Отвечая на множество вопросов, порою таких, над которыми никогда раньше не задумывался, Грохотало вдруг особенно ясно ощутил, какая громадная ответственность лежит на нем. Именно в этот момент он почувствовал, насколько повзрослел по сравнению с недавним фронтовым временем. Там главная забота была о взводе, о роте, а в делах большего масштаба он чувствовал себя крохотной, незаметной песчинкой. А здесь, встречаясь с немцами, с англичанами — а среди них были и друзья и враги, — он видел себя хотя и очень маленьким, но самостоятельным «островком» Родины, в котором должна отразиться вся его гордая и бесконечно дорогая Советская Россия.
Слушая Володю, капитан долго протирал очки клетчатым платком, время от времени проверяя на свет и щуря серые глаза. Солнце поднялось уже высоко. Верн снял фуражку с высокой тульей, тщательно вытер вспотевший лоб, надел очки и тяжело вздохнул:
— Эх, если бы я был молод, если бы у меня не было семьи, я знал бы тогда, что делать!
— А что бы вы сделали?
— Бежал бы! Вот прямо сейчас, плюнул бы на все и бежал... — вдруг он обернулся к линии, вскочил на ноги и замер, уставившись далеко на дорогу. — А ведь это, кажется, за мной посол катит... Долгонько я тут засиделся. Не выдержал мой майор.
От деревни слышался глухой треск мотоцикла, рокочущего в густом, прогретом воздухе. Чарльз Верн торопливо попрощался за руку и, проворно раздвинув проволоку, быстро перебрался на ту сторону.
17
Обед был прерван телефонным звонком. В трубке звучал голос старшего лейтенанта Блашенко.
— Кто слушает? Грохотало! Тебя мне и надо. Сорок минут на сборы, и к половине третьего чтобы был у нас, иначе мой отъезд состоится без тебя. Понял?
— А позднее можно? Часам к пяти?
— Ну, ты, брат, смешишь: в четыре двадцать пять поезд уходит. Нет, хватит ждать, и так вместо трех дней пришлось чуть не полмесяца с пропуском волокититься.
— Очень жаль, но на четыре назначена встреча с англичанами. Я не могу ее отменить.

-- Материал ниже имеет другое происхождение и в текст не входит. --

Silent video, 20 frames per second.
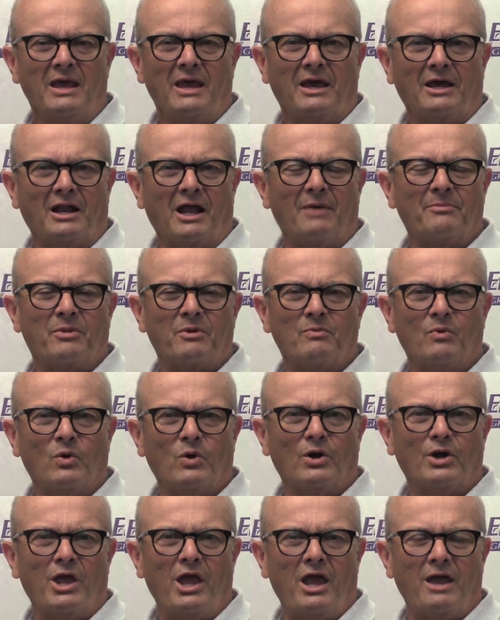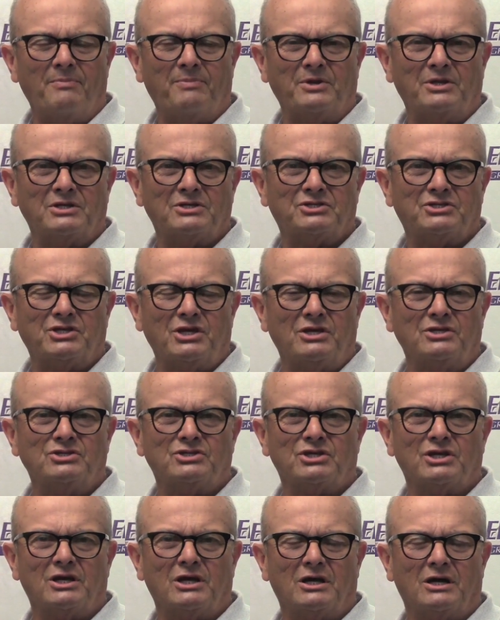and I'd be more than happy to send
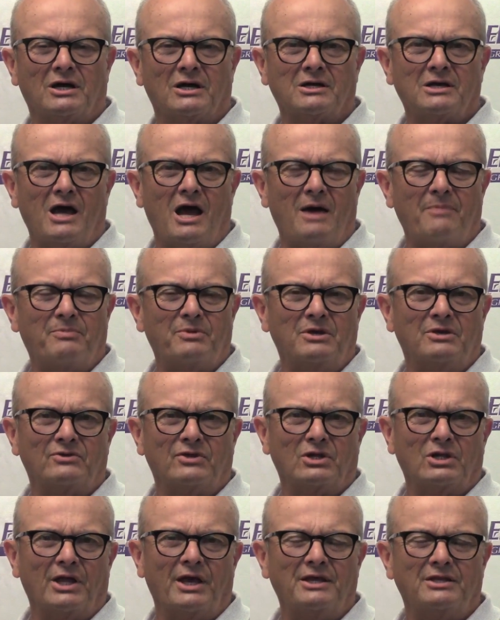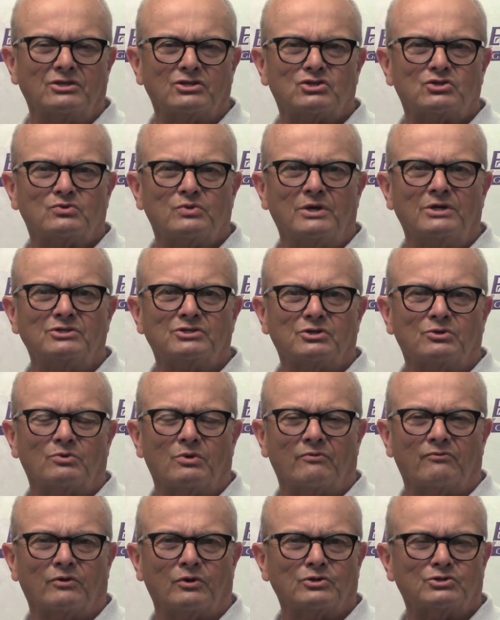you a copy of the latest trends and
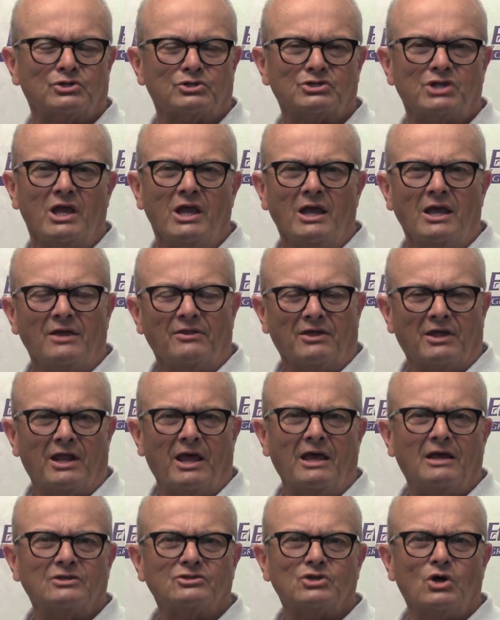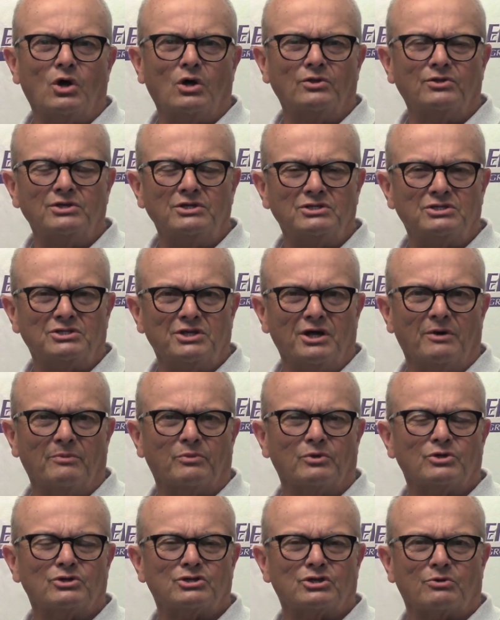reversals that has all these
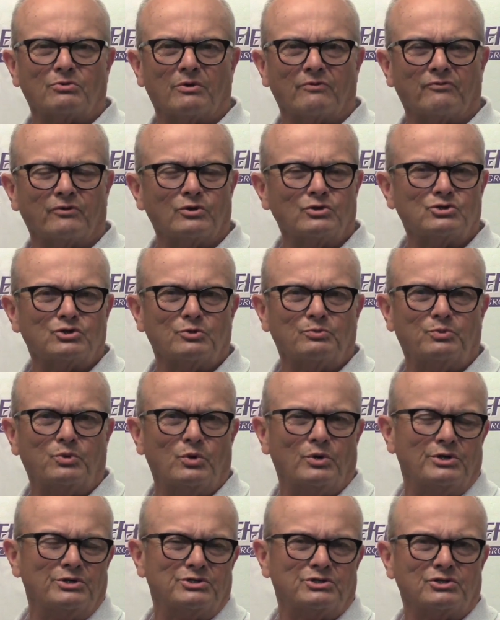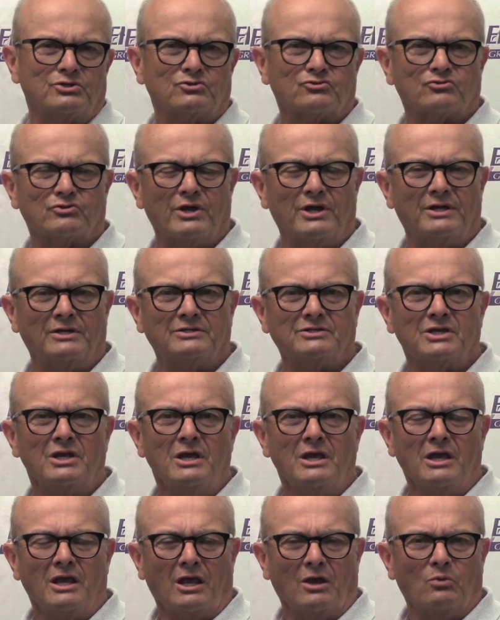numbers and reversal points and trends
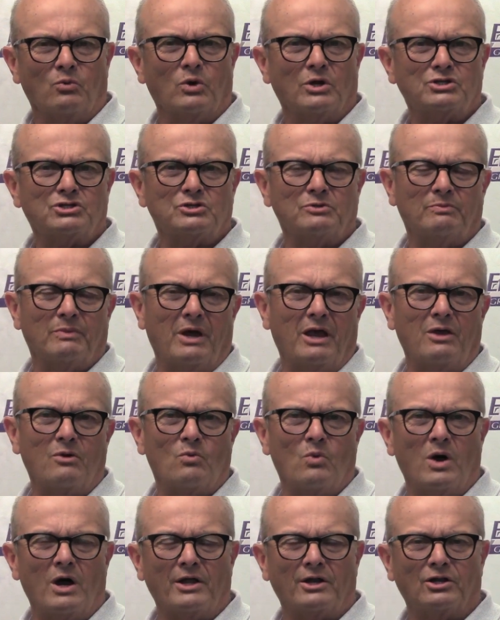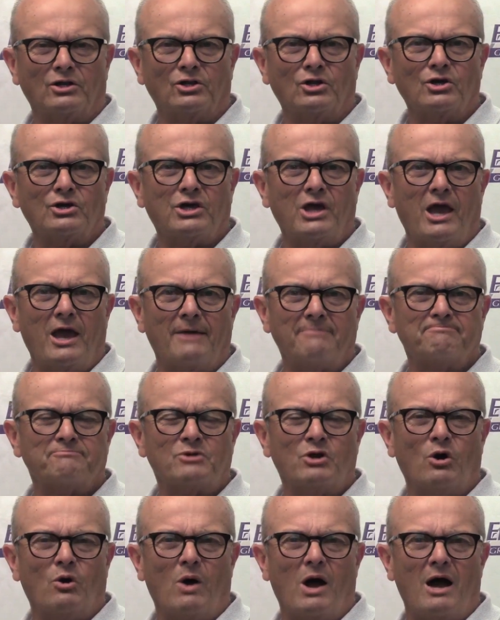and what you might want to look at.
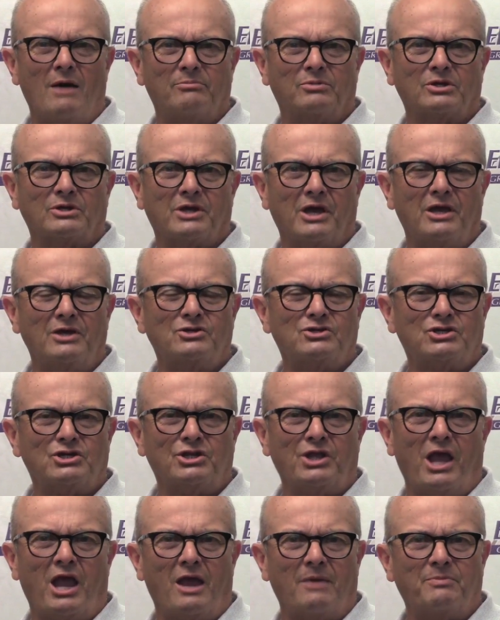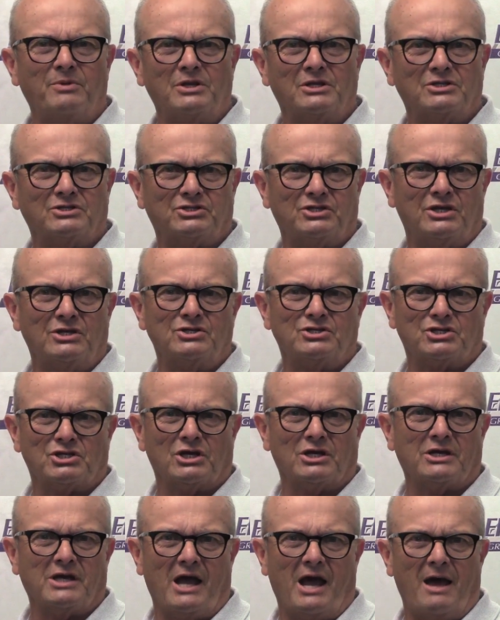No obligation, happy to send
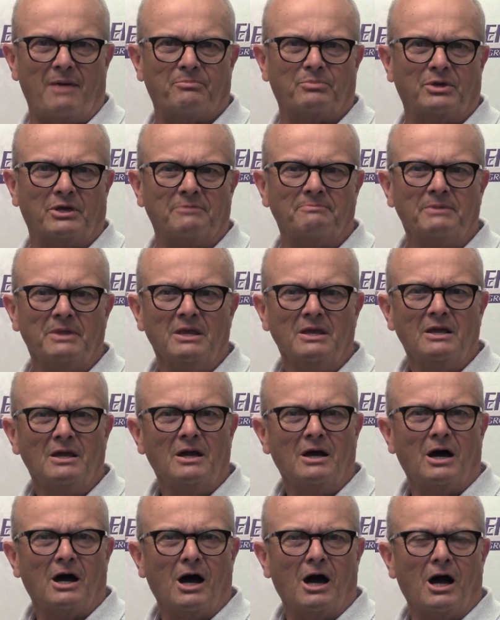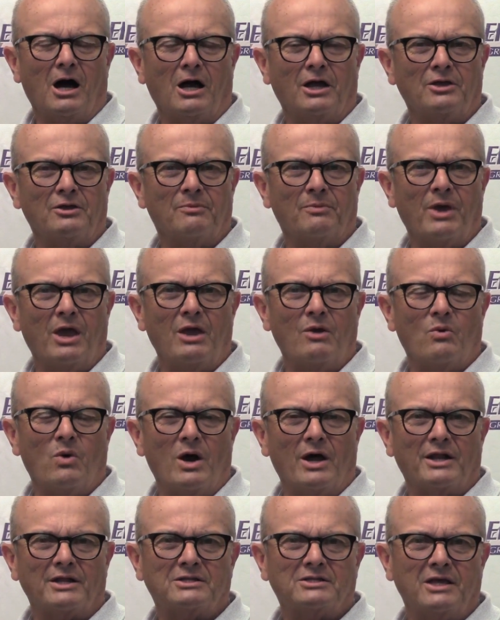you a copy. Uh, you may
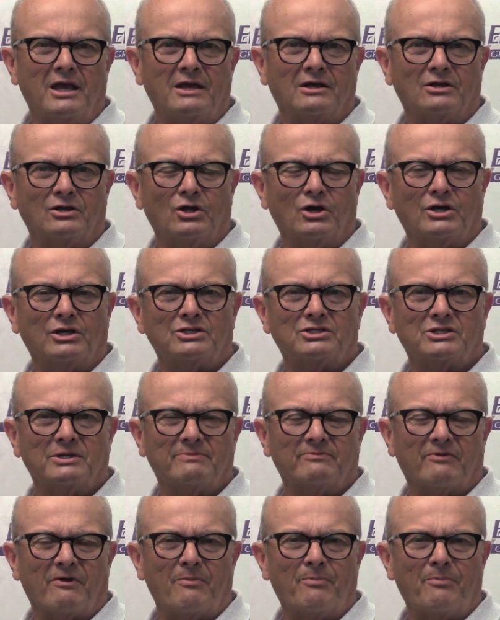want to take a look at some of our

— Черт бы вас там побрал с вашими англичанами. Я же никого не приглашаю, кроме Мартова, Коробова и тебя!
— Сам не приеду, а пильщика пришлю.
— Тьфу! — выругался Блашенко. — На кой мне сдались твои пильщики, я не нанимаю рабочих!
— Да не вам, а вашему Тольке! Игрушка такая.
— А-а-а, — протянул Блашенко, — тогда до свидания. — Он что-то еще проворчал и положил трубку.